Pilot Michael Giurici (left) guides the Stuart the Minion balloon pilots during a test flight as part of Macy’s Balloonfest at the Meadowlands Sports Complex in East Rutherford on November 5, 2022. (Julian Leshay | For NJ Advance Media)Julian Leshay | For NJ Advance Media

This year’s Balloon Festival, which featured new additions such as Minnie Mouse, Marshall from Paw Patrol and an updated Spider-Man balloon, was held Nov. 1 at MetLife Stadium.

New Jersey marching bands

Brass bands from New Jersey also shaped the celebrations and performed in the parade as early as the 1950s.
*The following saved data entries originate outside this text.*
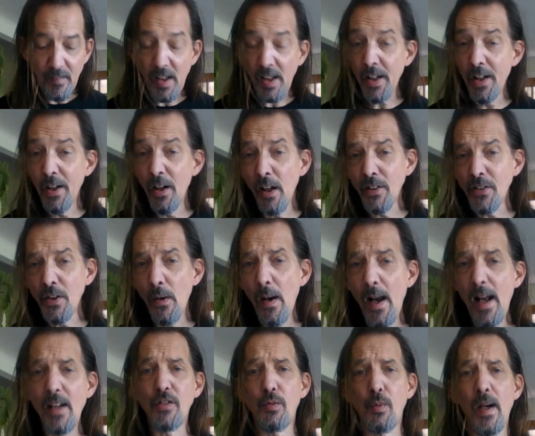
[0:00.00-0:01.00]
It also
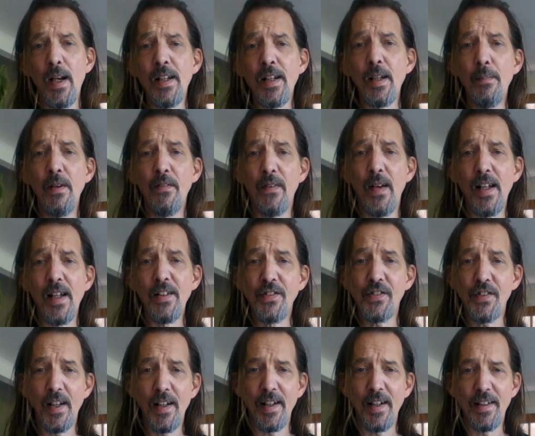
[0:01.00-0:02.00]
has random events,
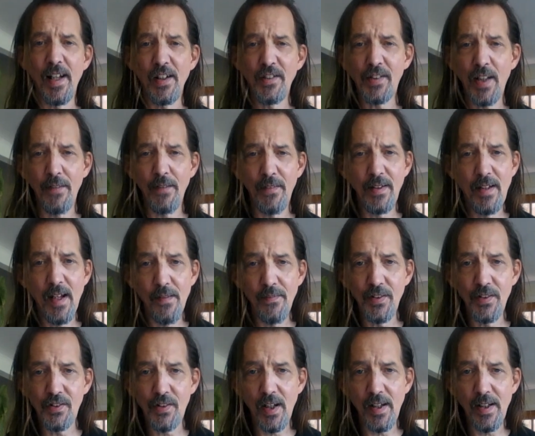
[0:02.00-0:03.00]
and it does have a
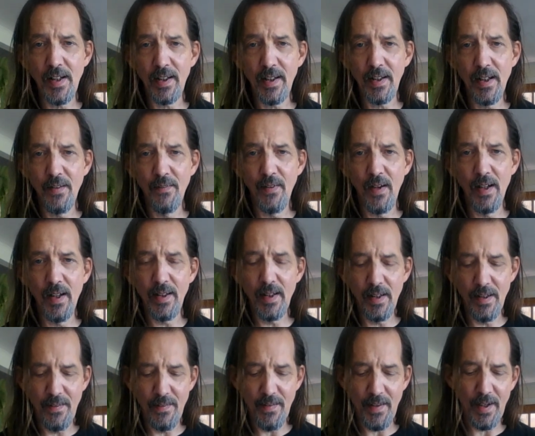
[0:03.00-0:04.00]
devastating event
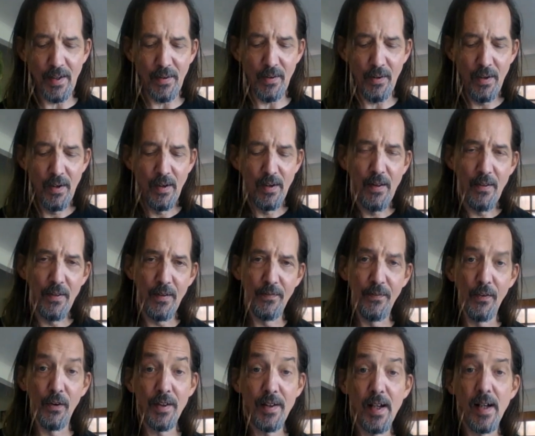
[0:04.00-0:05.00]
in there, the
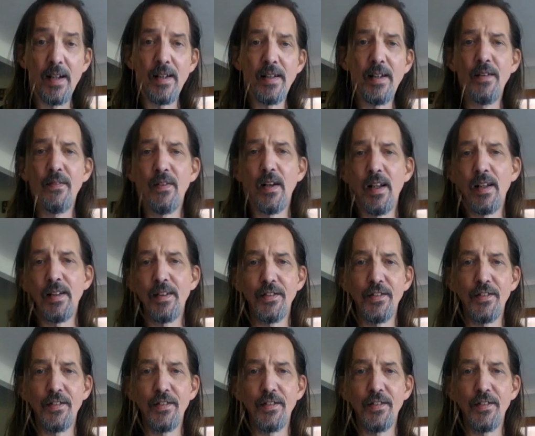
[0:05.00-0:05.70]
Verdun event.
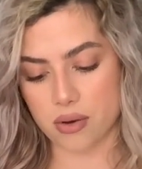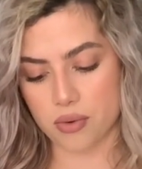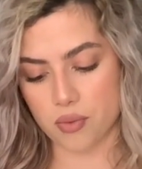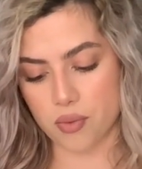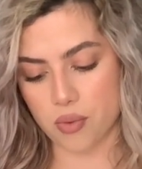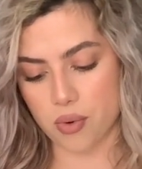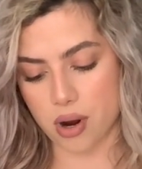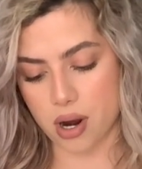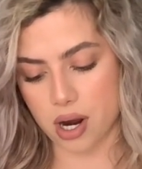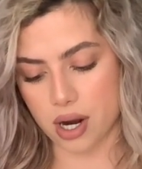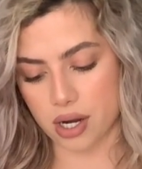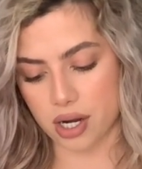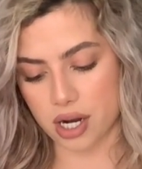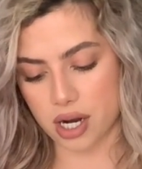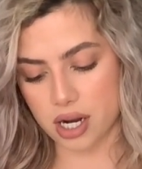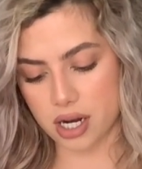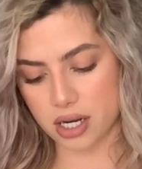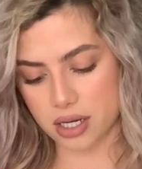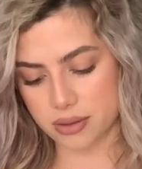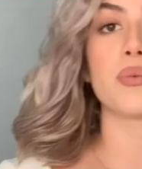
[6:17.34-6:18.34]

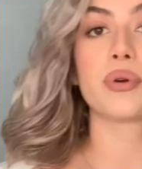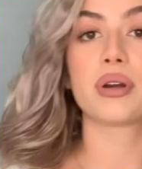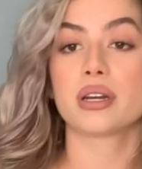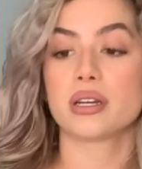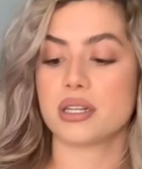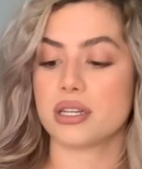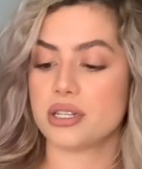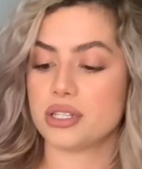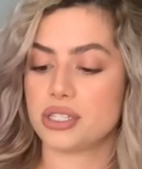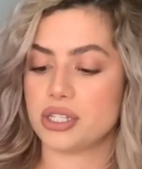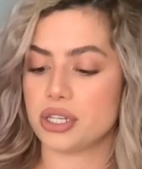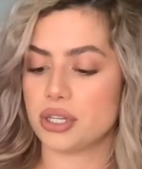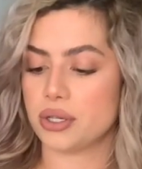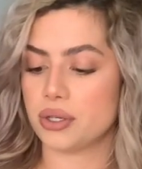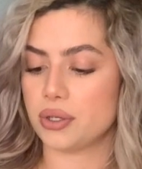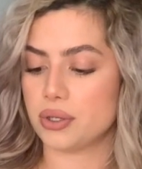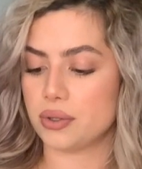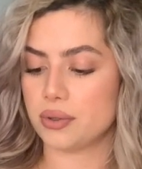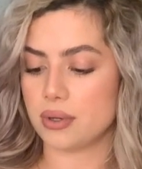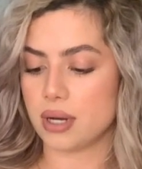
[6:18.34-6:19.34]
water. We're gonna
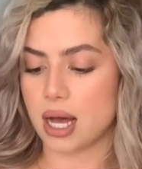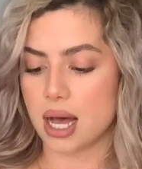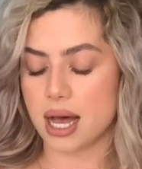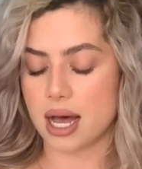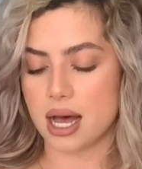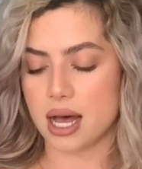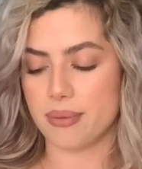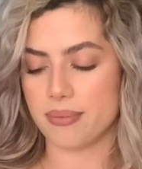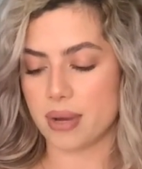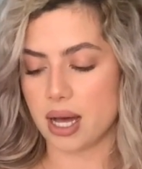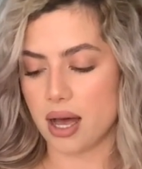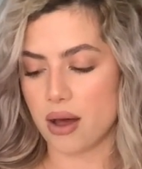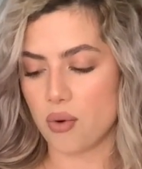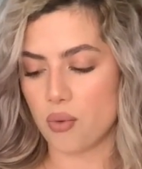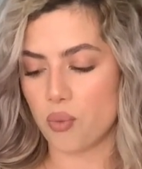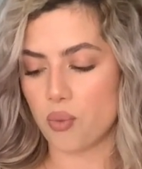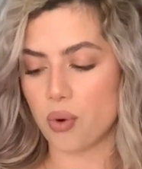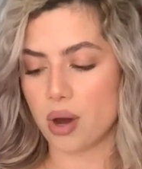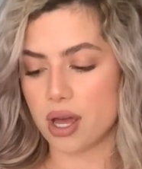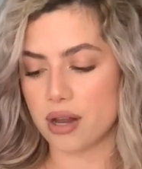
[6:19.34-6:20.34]
do
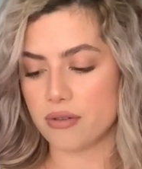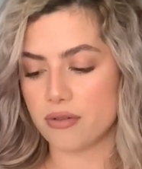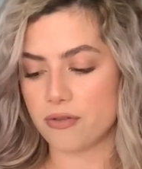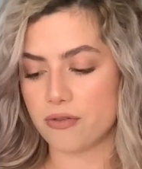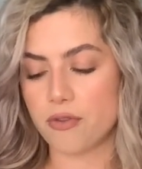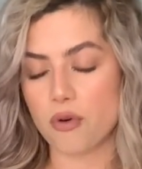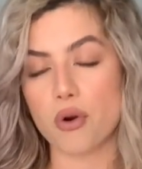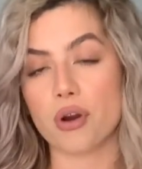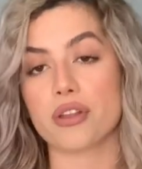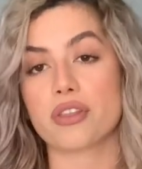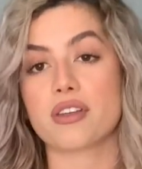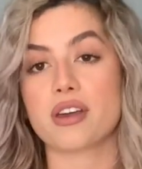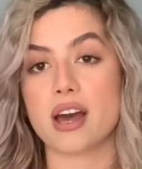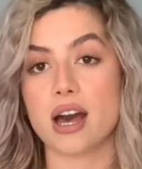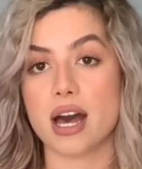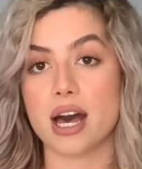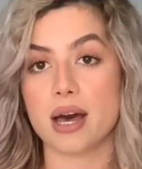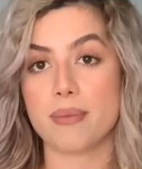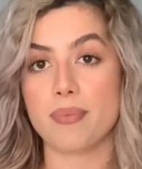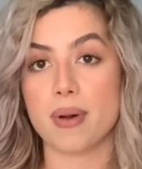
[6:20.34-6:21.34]
1/4
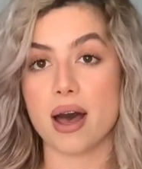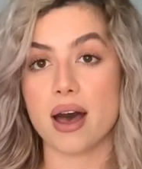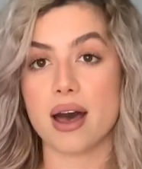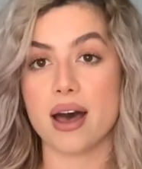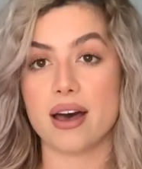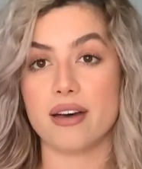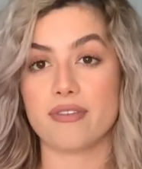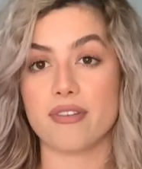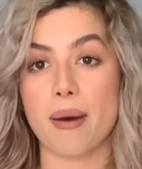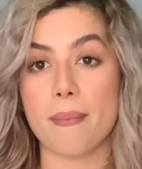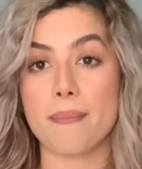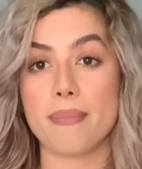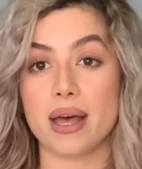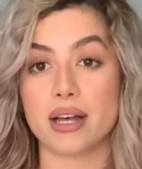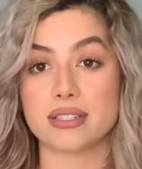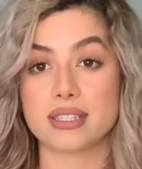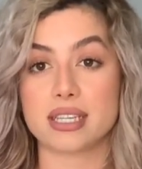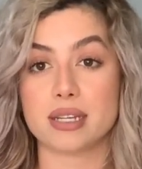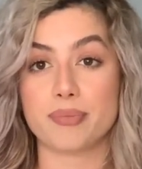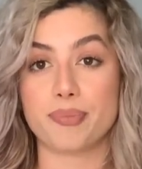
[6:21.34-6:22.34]
cup of
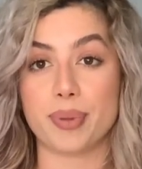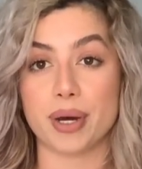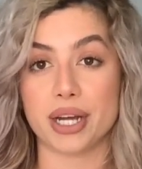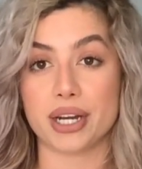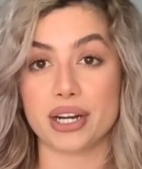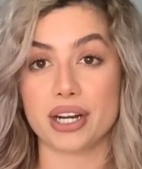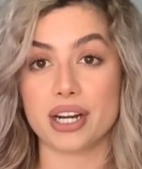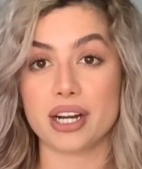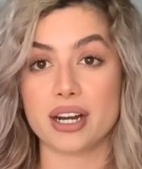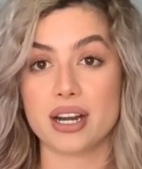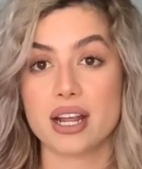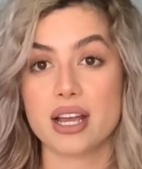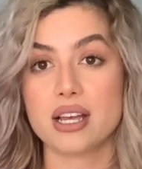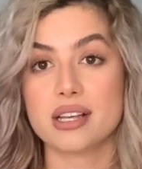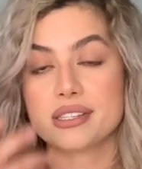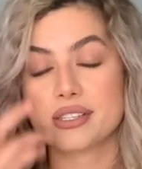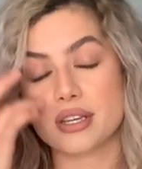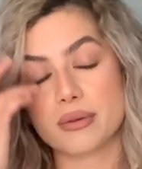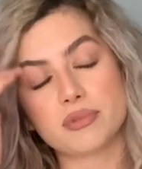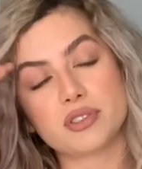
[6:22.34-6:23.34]
melted butter.
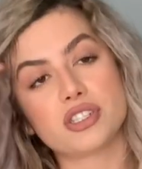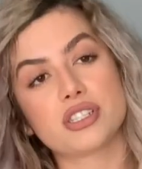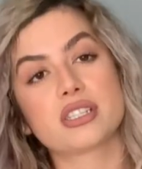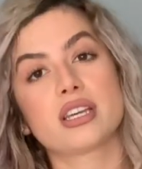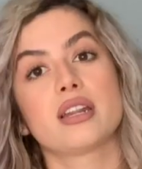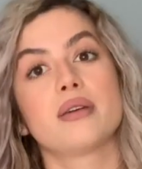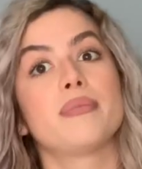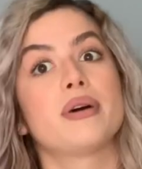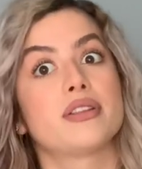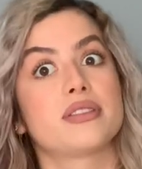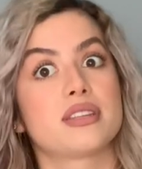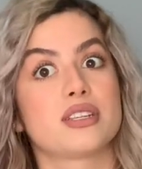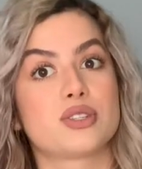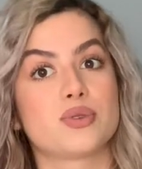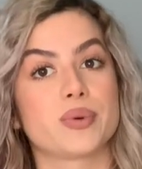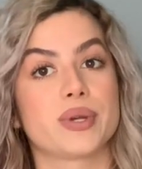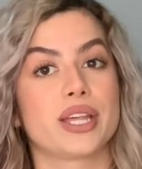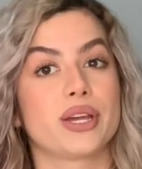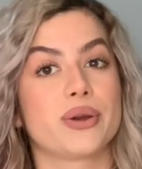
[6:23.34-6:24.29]
So I'm just gonna melt this really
In fact, the Bergenfield High School marching band has performed in the parade 20 times, the first time in 1953 and most recently in 2000. The last New Jersey high school marching band to perform in the parade was Piscataway High School in 2002 .

And last year, the Rutgers University Marching Scarlet Knights made their debut in the Macy’s Thanksgiving Day Parade, with about 350 band members walking the 2.5-mile parade route from West 77th Street to Herald Square.

Macy's 100th Anniversary Thanksgiving Day Parade

The Rutgers University Marching Scarlet Knights perform in the 2023 Macy’s Thanksgiving Day Parade. It was the band’s first time performing in the parade. (Photo by Charles Sykes/Invision/AP)Charles Sykes/Invision/AP

Rutgers was one of ten bands selected from over 100 applications for the 2023 parade.

“To be invited to march … is an incredible honor and, quite frankly, a wish on the wish list of our band members, faculty and directors,” Todd Nichols, Rutgers band director, said when the band was selected.

The 98th Annual Macy’s Thanksgiving Day Parade will take place November 28th starting at 8:30 a.m. and will be broadcast live on NBC and Peacock.